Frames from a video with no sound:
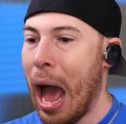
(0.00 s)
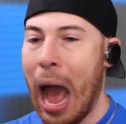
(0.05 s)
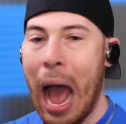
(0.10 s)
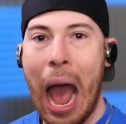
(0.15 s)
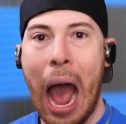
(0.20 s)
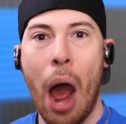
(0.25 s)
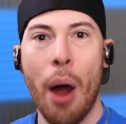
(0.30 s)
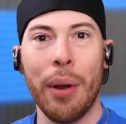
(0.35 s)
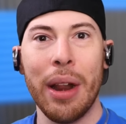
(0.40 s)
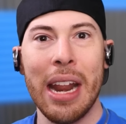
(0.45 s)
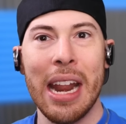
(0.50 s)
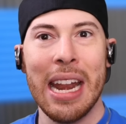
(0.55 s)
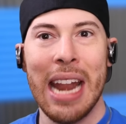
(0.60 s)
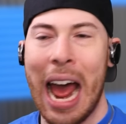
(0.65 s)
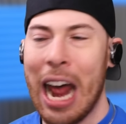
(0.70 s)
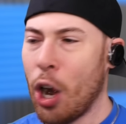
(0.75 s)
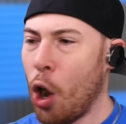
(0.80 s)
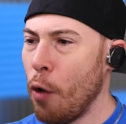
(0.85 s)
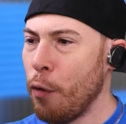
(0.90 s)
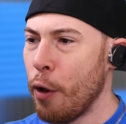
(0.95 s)
How did it
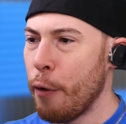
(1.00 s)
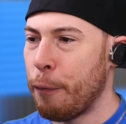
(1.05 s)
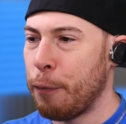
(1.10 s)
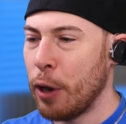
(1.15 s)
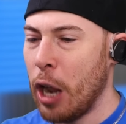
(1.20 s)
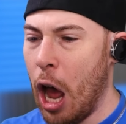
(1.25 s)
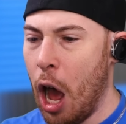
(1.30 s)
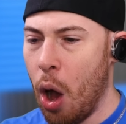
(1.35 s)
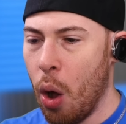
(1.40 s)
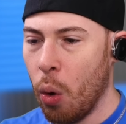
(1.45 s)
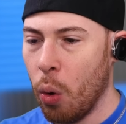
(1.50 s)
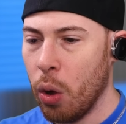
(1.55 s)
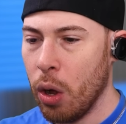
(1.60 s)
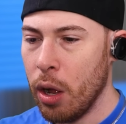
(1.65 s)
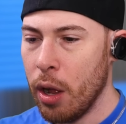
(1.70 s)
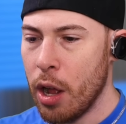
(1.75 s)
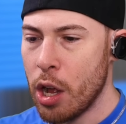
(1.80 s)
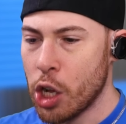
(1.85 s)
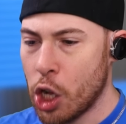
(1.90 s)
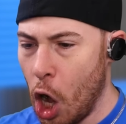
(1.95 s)
not overflow?
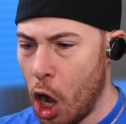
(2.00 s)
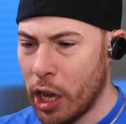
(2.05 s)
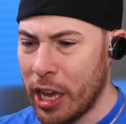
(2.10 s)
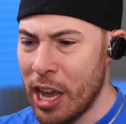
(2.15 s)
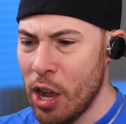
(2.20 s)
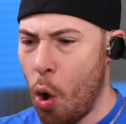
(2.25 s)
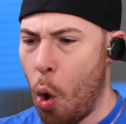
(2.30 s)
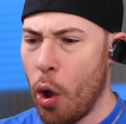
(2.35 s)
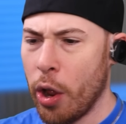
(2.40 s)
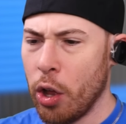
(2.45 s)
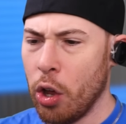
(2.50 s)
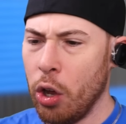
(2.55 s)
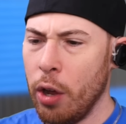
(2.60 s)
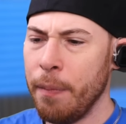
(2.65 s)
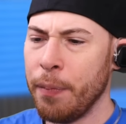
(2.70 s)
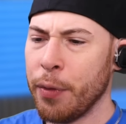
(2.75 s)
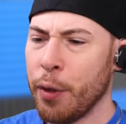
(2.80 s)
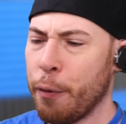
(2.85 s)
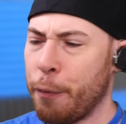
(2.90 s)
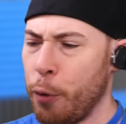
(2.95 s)
Cooking oil,
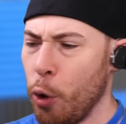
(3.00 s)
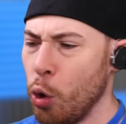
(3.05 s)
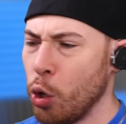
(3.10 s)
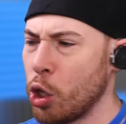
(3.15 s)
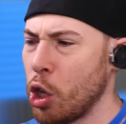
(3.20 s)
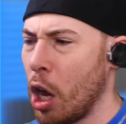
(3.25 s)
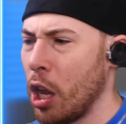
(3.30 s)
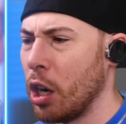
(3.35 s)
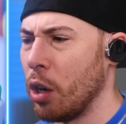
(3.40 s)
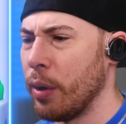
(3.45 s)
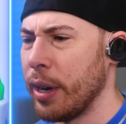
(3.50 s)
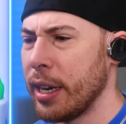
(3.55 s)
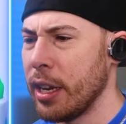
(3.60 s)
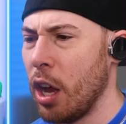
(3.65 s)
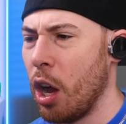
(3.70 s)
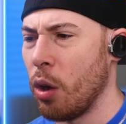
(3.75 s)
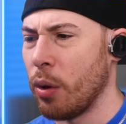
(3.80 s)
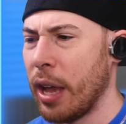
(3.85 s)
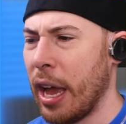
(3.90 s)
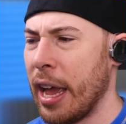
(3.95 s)
food coloring.
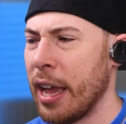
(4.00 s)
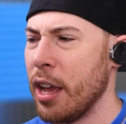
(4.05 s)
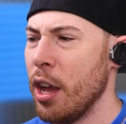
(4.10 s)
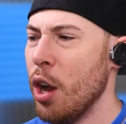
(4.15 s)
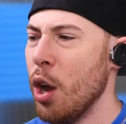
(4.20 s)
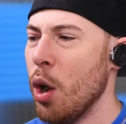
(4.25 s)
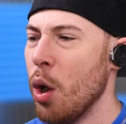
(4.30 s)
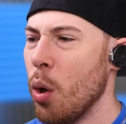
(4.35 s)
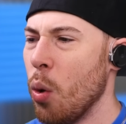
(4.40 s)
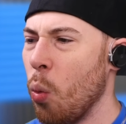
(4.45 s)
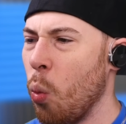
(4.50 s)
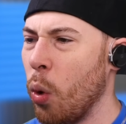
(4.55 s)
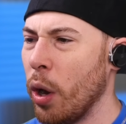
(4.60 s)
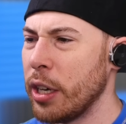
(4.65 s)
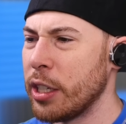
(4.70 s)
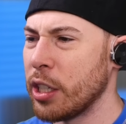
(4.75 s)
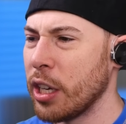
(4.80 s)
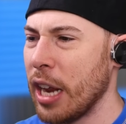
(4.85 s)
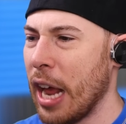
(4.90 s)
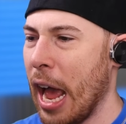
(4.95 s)
Okay,
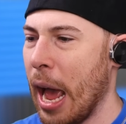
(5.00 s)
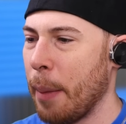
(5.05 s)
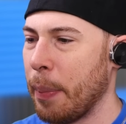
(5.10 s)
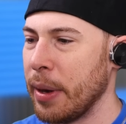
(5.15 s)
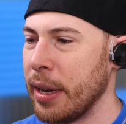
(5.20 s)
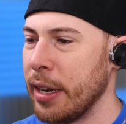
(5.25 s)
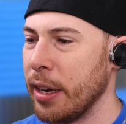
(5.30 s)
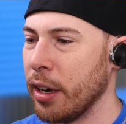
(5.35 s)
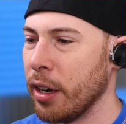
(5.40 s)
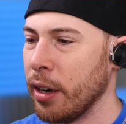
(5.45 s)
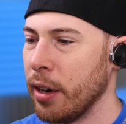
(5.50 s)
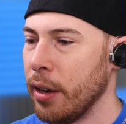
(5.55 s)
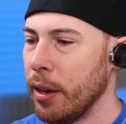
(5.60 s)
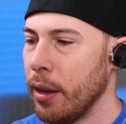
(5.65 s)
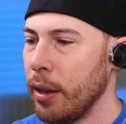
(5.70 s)
what's gonna happen here?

__Prompt__:
Copy the entries exactly. Leave the pictures out.

__Final answer__:
Frames from a video with no sound:
(0.00 s)
(0.05 s)
(0.10 s)
(0.15 s)
(0.20 s)
(0.25 s)
(0.30 s)
(0.35 s)
(0.40 s)
(0.45 s)
(0.50 s)
(0.55 s)
(0.60 s)
(0.65 s)
(0.70 s)
(0.75 s)
(0.80 s)
(0.85 s)
(0.90 s)
(0.95 s)
How did it
(1.00 s)
(1.05 s)
(1.10 s)
(1.15 s)
(1.20 s)
(1.25 s)
(1.30 s)
(1.35 s)
(1.40 s)
(1.45 s)
(1.50 s)
(1.55 s)
(1.60 s)
(1.65 s)
(1.70 s)
(1.75 s)
(1.80 s)
(1.85 s)
(1.90 s)
(1.95 s)
not overflow?
(2.00 s)
(2.05 s)
(2.10 s)
(2.15 s)
(2.20 s)
(2.25 s)
(2.30 s)
(2.35 s)
(2.40 s)
(2.45 s)
(2.50 s)
(2.55 s)
(2.60 s)
(2.65 s)
(2.70 s)
(2.75 s)
(2.80 s)
(2.85 s)
(2.90 s)
(2.95 s)
Cooking oil,
(3.00 s)
(3.05 s)
(3.10 s)
(3.15 s)
(3.20 s)
(3.25 s)
(3.30 s)
(3.35 s)
(3.40 s)
(3.45 s)
(3.50 s)
(3.55 s)
(3.60 s)
(3.65 s)
(3.70 s)
(3.75 s)
(3.80 s)
(3.85 s)
(3.90 s)
(3.95 s)
food coloring.
(4.00 s)
(4.05 s)
(4.10 s)
(4.15 s)
(4.20 s)
(4.25 s)
(4.30 s)
(4.35 s)
(4.40 s)
(4.45 s)
(4.50 s)
(4.55 s)
(4.60 s)
(4.65 s)
(4.70 s)
(4.75 s)
(4.80 s)
(4.85 s)
(4.90 s)
(4.95 s)
Okay,
(5.00 s)
(5.05 s)
(5.10 s)
(5.15 s)
(5.20 s)
(5.25 s)
(5.30 s)
(5.35 s)
(5.40 s)
(5.45 s)
(5.50 s)
(5.55 s)
(5.60 s)
(5.65 s)
(5.70 s)
what's gonna happen here?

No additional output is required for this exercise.